__Work instruction__: Every line of the data that contains the string "with" must be copied.

__Given records__:
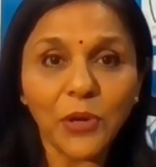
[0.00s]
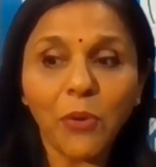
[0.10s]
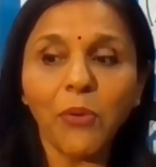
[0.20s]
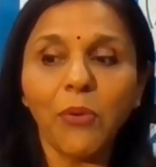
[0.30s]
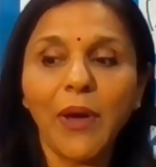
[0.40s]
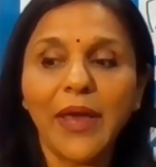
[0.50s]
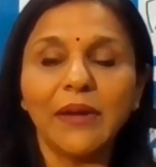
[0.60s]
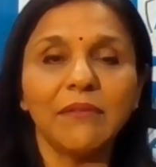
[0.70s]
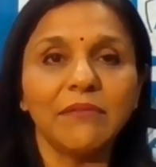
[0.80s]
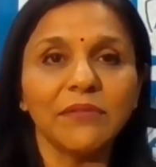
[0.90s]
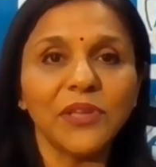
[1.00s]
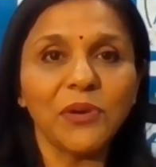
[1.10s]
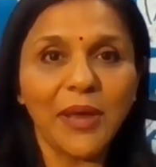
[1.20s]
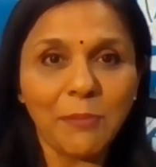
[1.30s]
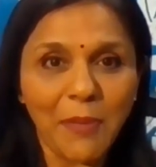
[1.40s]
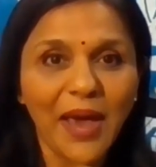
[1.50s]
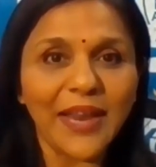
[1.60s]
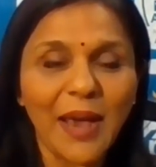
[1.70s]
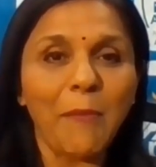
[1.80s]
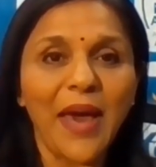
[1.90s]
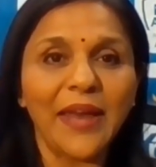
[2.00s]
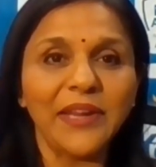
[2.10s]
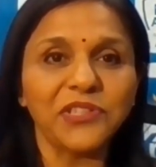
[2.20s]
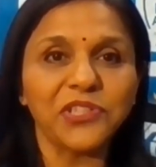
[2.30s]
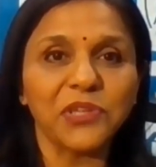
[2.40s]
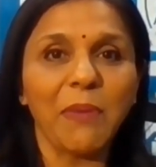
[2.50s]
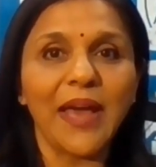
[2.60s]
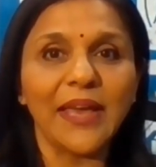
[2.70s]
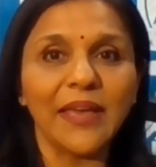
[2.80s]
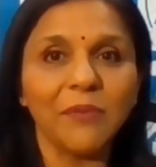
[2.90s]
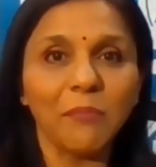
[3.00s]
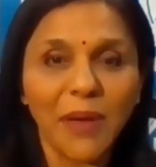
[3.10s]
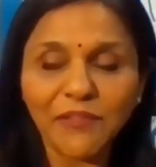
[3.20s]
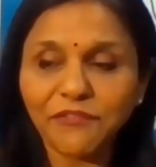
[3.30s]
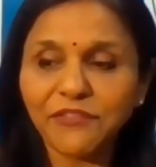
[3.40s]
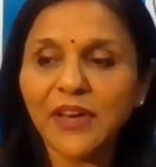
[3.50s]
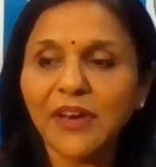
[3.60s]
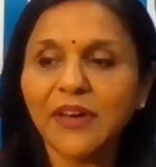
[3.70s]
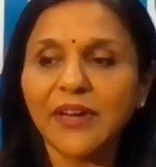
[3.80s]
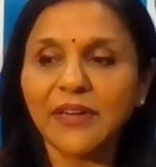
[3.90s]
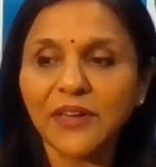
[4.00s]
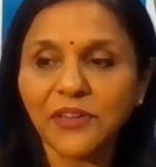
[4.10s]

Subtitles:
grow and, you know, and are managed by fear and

* * *

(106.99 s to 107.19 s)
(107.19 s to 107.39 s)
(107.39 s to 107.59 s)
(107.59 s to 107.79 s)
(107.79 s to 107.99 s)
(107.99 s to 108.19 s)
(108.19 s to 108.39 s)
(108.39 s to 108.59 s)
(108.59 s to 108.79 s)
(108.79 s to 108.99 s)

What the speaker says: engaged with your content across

---

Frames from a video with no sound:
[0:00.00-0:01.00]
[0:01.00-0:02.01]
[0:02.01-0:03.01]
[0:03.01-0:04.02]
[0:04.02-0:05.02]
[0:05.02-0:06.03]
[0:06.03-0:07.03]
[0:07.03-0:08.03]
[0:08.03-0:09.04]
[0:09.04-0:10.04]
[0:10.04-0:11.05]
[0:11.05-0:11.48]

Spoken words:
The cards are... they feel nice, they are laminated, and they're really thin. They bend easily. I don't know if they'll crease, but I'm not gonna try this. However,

__Worked solution__:
What the speaker says: engaged with your content across
Frames from a video with no sound:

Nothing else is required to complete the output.